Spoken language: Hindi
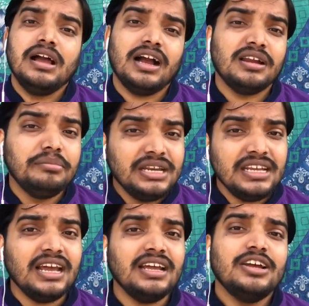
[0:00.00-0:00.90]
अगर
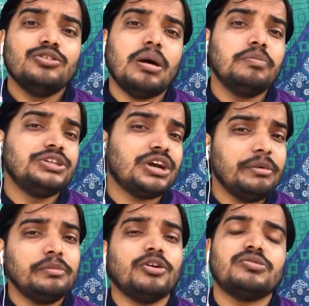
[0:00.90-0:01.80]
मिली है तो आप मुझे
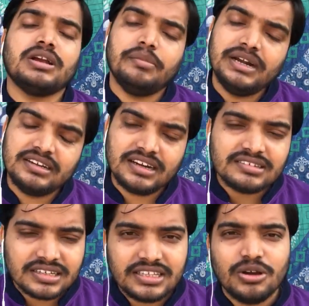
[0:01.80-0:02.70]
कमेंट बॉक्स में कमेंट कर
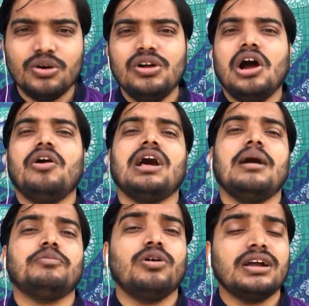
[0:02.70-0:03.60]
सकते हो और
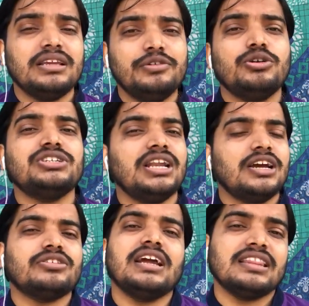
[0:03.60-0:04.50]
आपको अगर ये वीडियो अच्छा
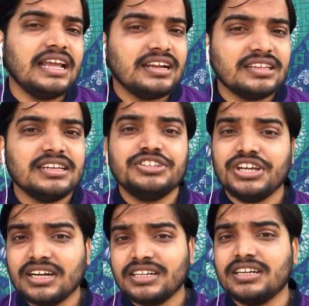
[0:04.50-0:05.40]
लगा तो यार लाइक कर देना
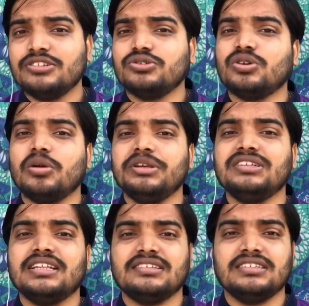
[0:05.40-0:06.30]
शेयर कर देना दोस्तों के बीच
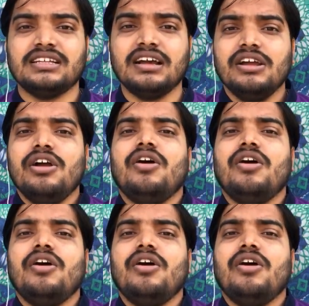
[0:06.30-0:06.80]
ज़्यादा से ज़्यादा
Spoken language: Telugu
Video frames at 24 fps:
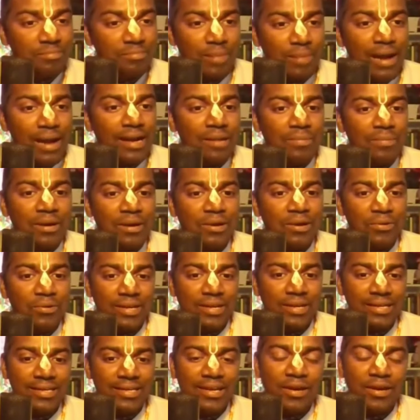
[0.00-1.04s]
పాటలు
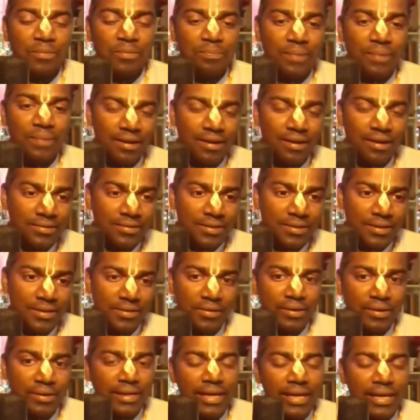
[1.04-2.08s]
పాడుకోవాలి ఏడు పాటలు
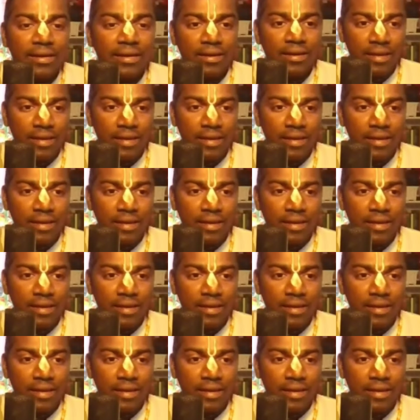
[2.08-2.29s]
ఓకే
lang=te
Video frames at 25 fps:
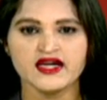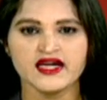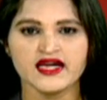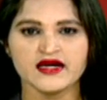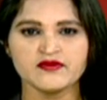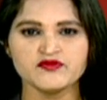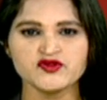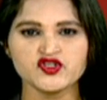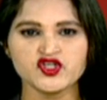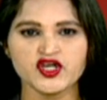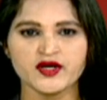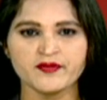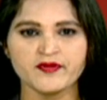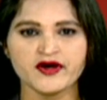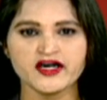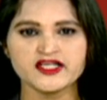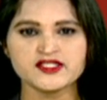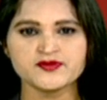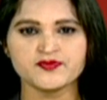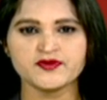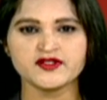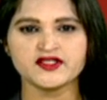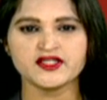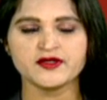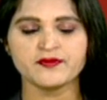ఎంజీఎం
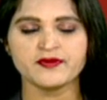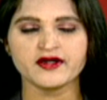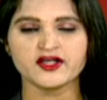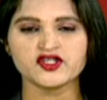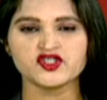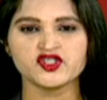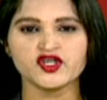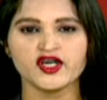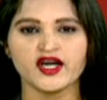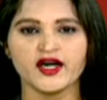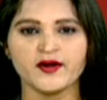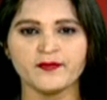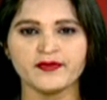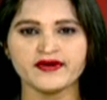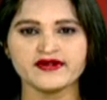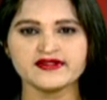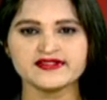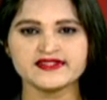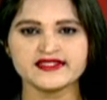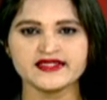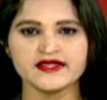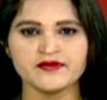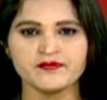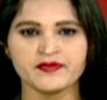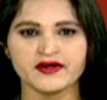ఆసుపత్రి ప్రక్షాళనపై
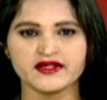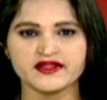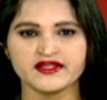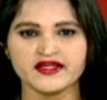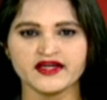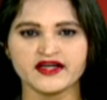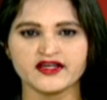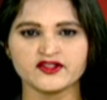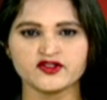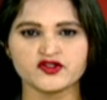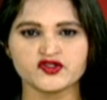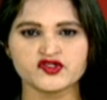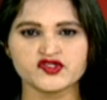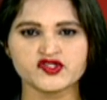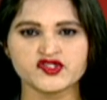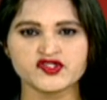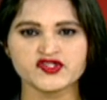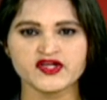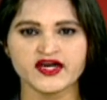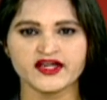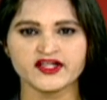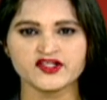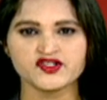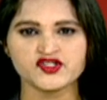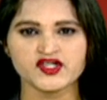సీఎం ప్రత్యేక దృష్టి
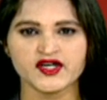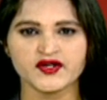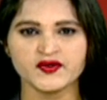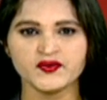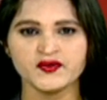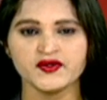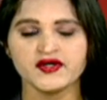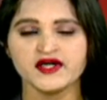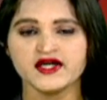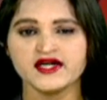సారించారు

•••••

• [Your objective]: Only the lines from the one that holds "[0:03.60-0:04.50]" through the final line of the material should be reproduced, word for word, with the pictures omitted.

• [Answer to the exercise]:
[0:03.60-0:04.50]
आपको अगर ये वीडियो अच्छा
[0:04.50-0:05.40]
लगा तो यार लाइक कर देना
[0:05.40-0:06.30]
शेयर कर देना दोस्तों के बीच
[0:06.30-0:06.80]
ज़्यादा से ज़्यादा
Spoken language: Telugu
Video frames at 24 fps:
[0.00-1.04s]
పాటలు
[1.04-2.08s]
పాడుకోవాలి ఏడు పాటలు
[2.08-2.29s]
ఓకే
lang=te
Video frames at 25 fps:
ఎంజీఎం
ఆసుపత్రి ప్రక్షాళనపై
సీఎం ప్రత్యేక దృష్టి
సారించారు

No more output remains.